Rice Krispies!  But you could find your kids in the dark.

 

Today (Wednesday, 12/4/13) is Day 20 of the IDNR Comment Period on Fracking. 

Day 20 

TopicRadioactivity in fracking operations:  Rules need to include testing for all types of radioactive material, including depleted uranium, and set requirements and standards for when radioactivity is found.

  • Go to: http://www.dnr.illinois.gov/OilandGas/Pages/OnlineCommentSubmittalForm.aspx
  • Click the button: Subpart H: High Volume Horizontal Hydraulic Fracturing Preparations and Operations (245.800-245.870)
  • In the “Section” dropdown box, click 245.850 Hydraulic Fracturing Fluid and Hydraulic Fracturing Flowback Storage, Disposal or Recycling, Transportation and Reporting Requirements
  • Submit your comment/s (below)
  • Click “Submit”

Comment/Problem(s)/Revisions Needed:

Subsection (d)(1) of Section 245.850 provides for testing of fracking fluids only one time–during the early flowback stage–and only for “naturally occurring radioactive materials.”

Problem:  The limited radioactivity testing requirement in this section does not adequately protect Illinois residents from the spread of dangerous radioactive materials.  The statute and the proposed rule call for the testing of flowback (and not produced water) for “naturally occurring radioactive materials”.  However, the term “naturally occuring” is not defined in the statute or the proposed rules;  DNR could interpret the quoted term so that testing will be required only for the specific radioactive materials that are expected to be found naturally in the subsurface at the well site.  Depleted uranium would not be “naturally occurring” at the well site, so it will be undetected by the proposed testing.

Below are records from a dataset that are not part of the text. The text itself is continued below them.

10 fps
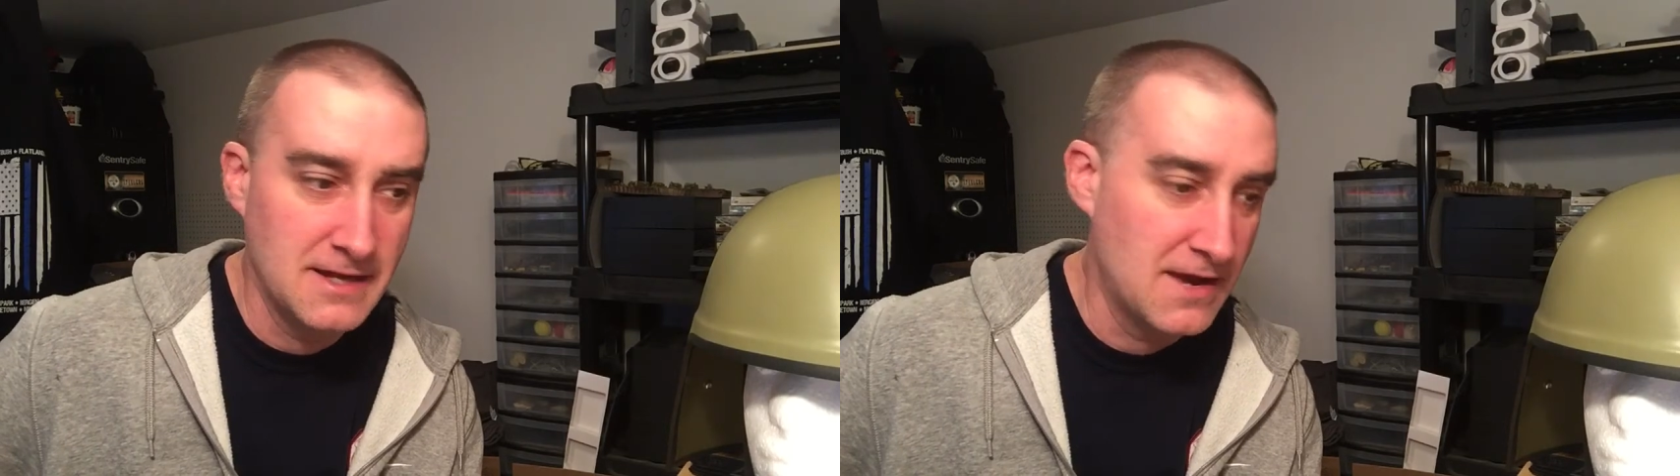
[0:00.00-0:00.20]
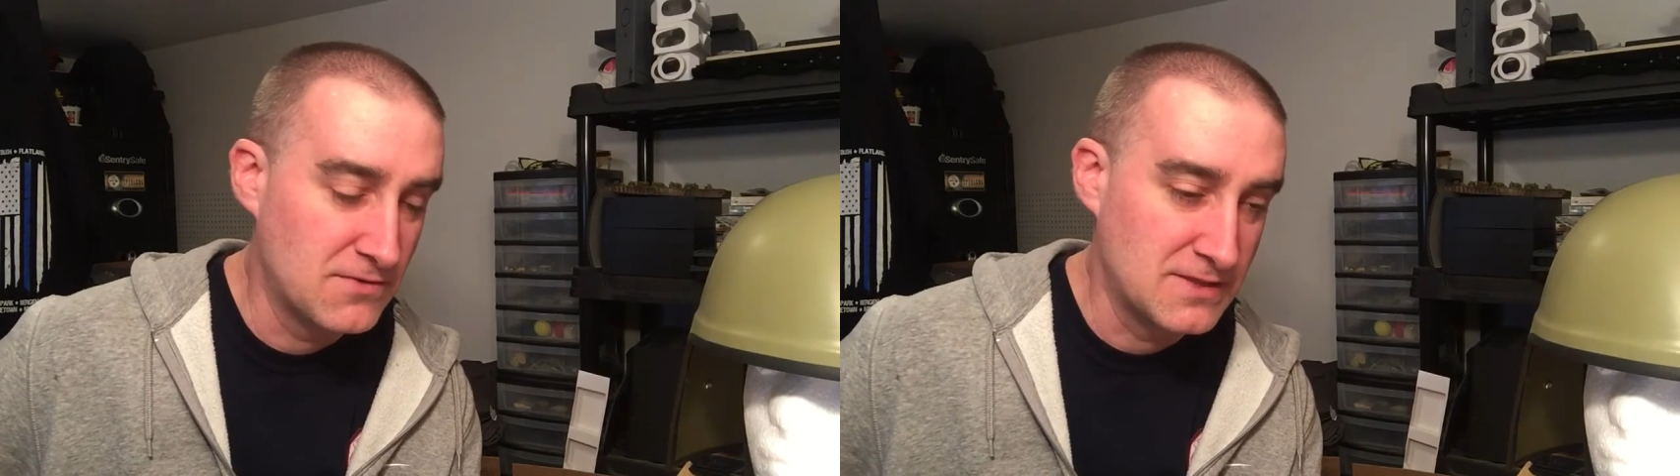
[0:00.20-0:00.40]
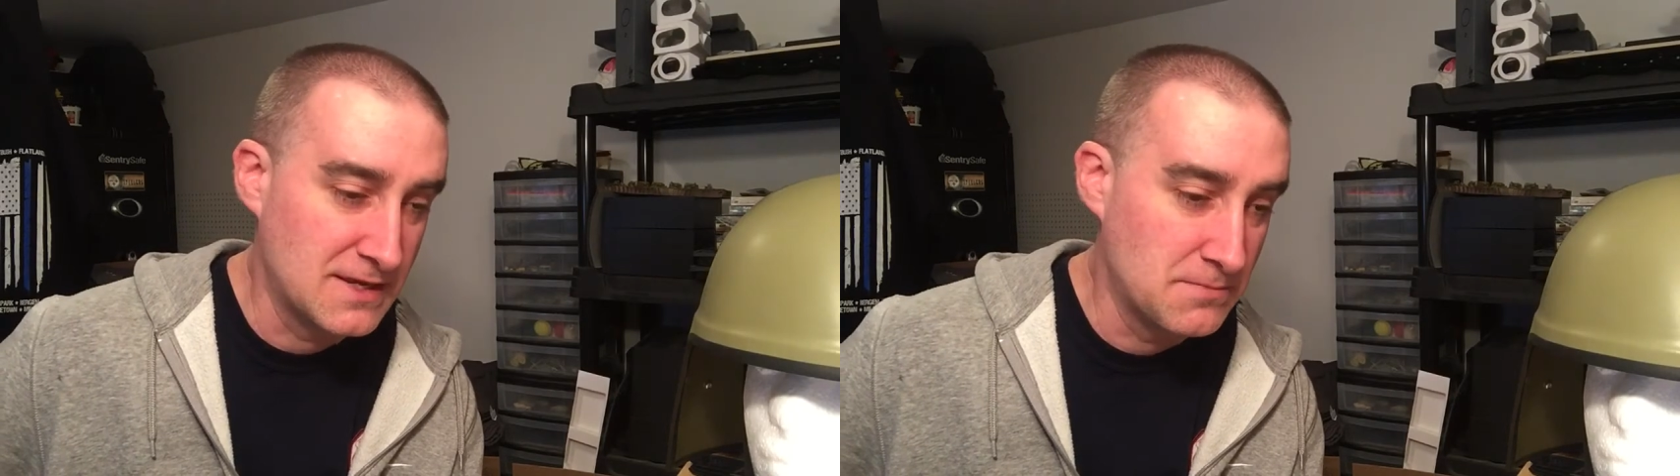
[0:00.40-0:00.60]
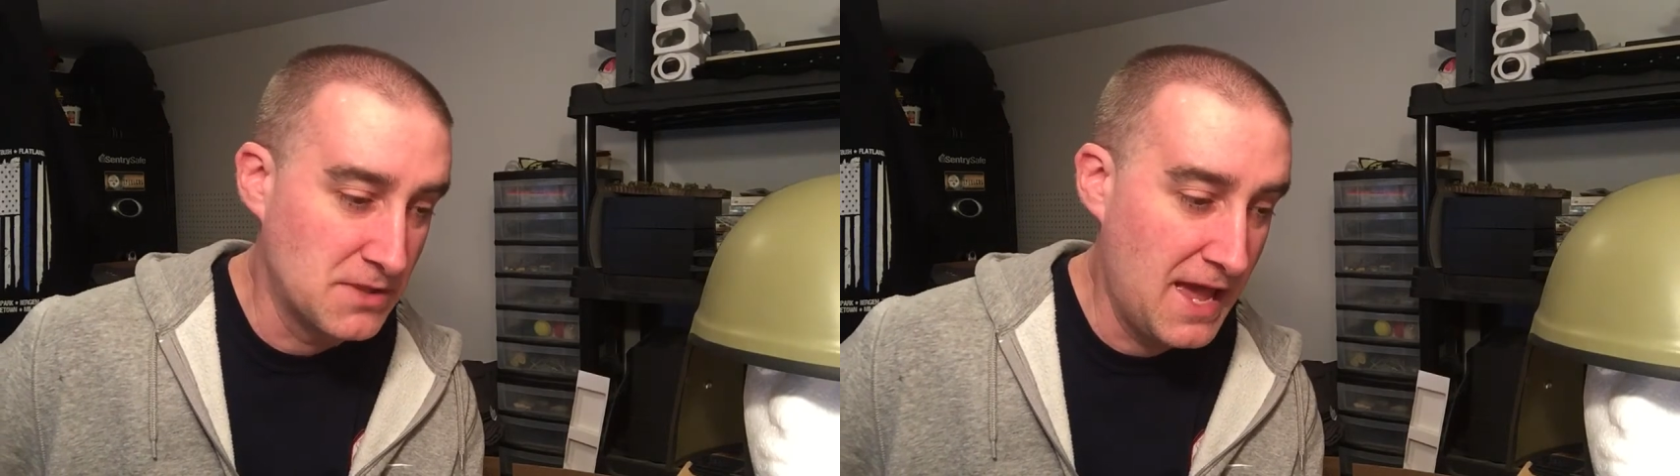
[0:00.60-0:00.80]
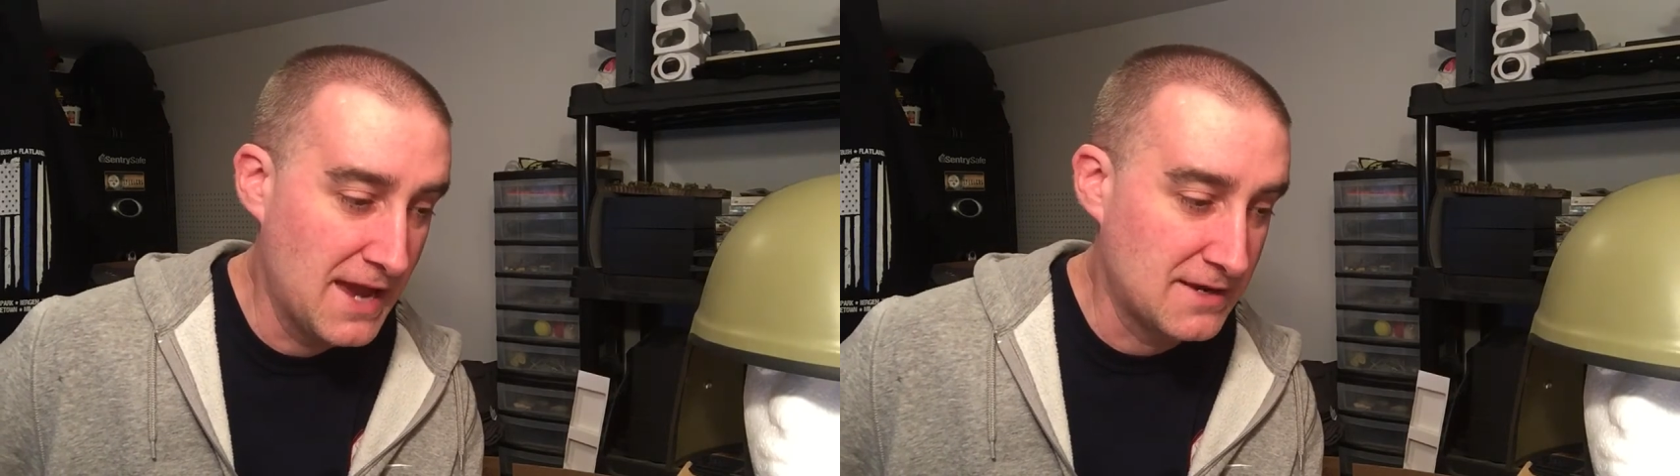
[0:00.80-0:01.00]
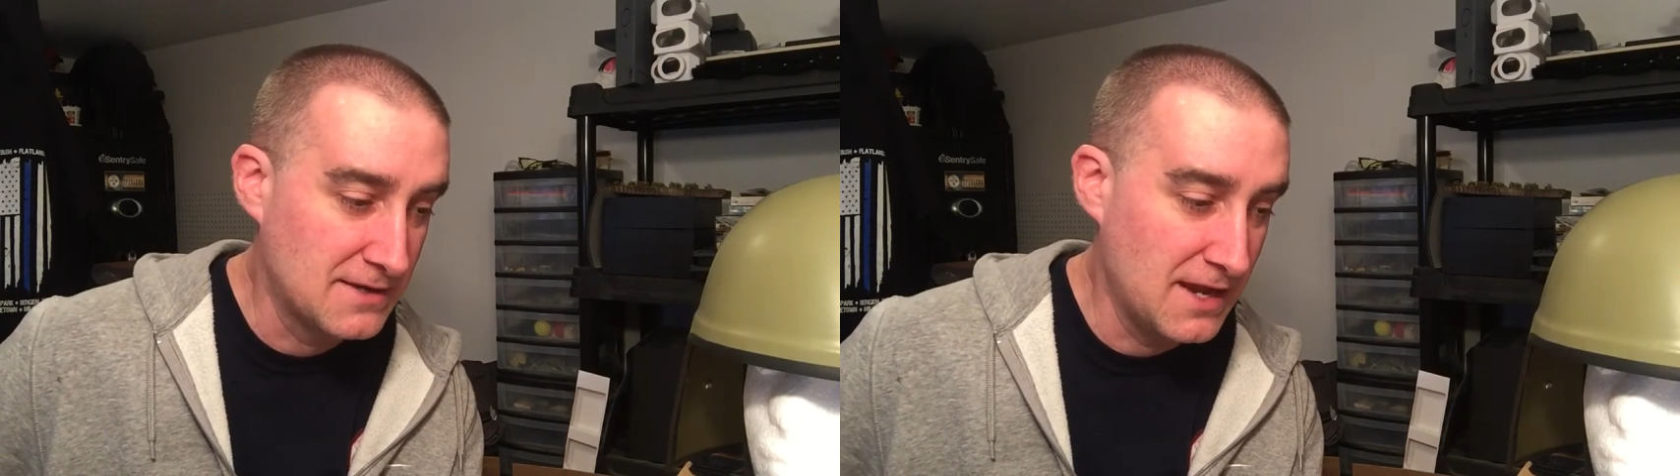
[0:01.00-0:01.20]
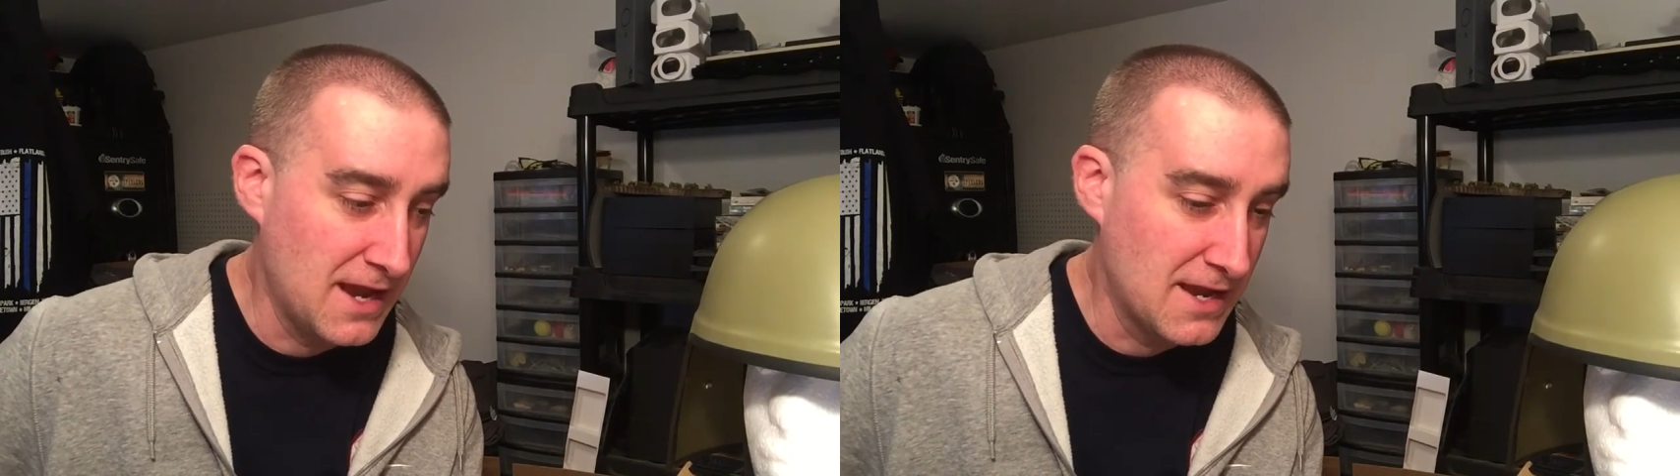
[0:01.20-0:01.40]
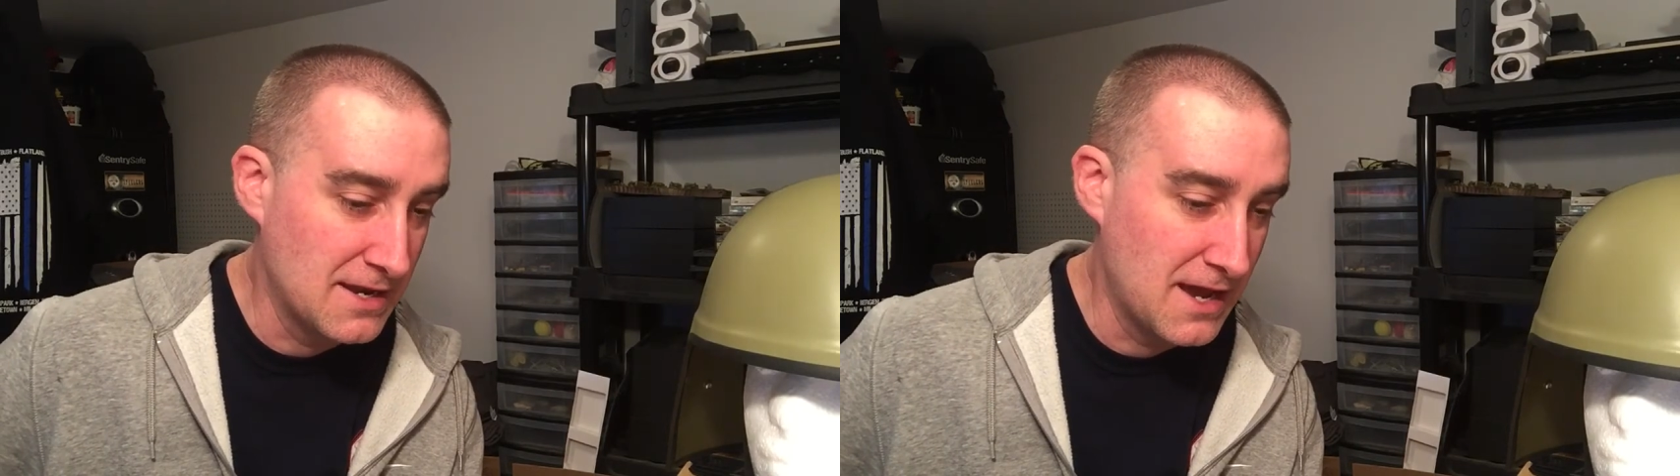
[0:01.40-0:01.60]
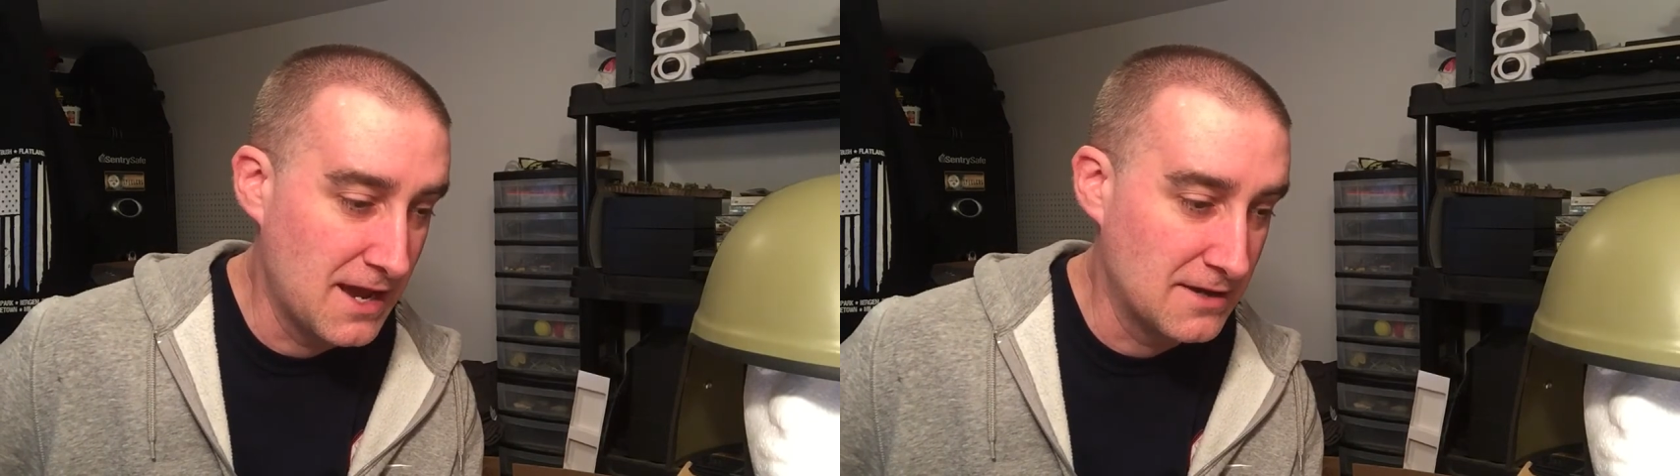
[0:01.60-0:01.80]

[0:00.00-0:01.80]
everything in black, and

Depleted uranium (DU) is a highly dangerous radioactive material with a half-life of 4.5 billion years.  It is a waste product left over when uranium is modified to produce fissionable material for nuclear reactors and weapons.

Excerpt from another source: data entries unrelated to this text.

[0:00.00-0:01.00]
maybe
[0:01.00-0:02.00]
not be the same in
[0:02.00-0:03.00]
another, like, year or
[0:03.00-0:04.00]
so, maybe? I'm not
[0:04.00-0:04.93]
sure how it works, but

We know that at least one of the major actors in the fracking industry has incorporated Depleted Uranium into its plan for perforating the gun assembly (for use in a wellbore) in horizontal fracturing operations. (See U.S. Patent No. 2011000069, “perforating gun assembly for use in a wellbore *** wherein the secondary pressure generator is selected from the group consisting of *** depleted uranium”; assignee of patent: Halliburton Energy Services, Inc.)   Note that, in this case,  radioactive material would be “added” radioactive material, not “naturally occuring.”

Revisions Needed:

In order to protect the public health and safety and to preserve the health of our environment, DNR must require specific testing for DU among other types of radioactive material in flowback and in produced water and set standards and requirements for when radioactivity is found.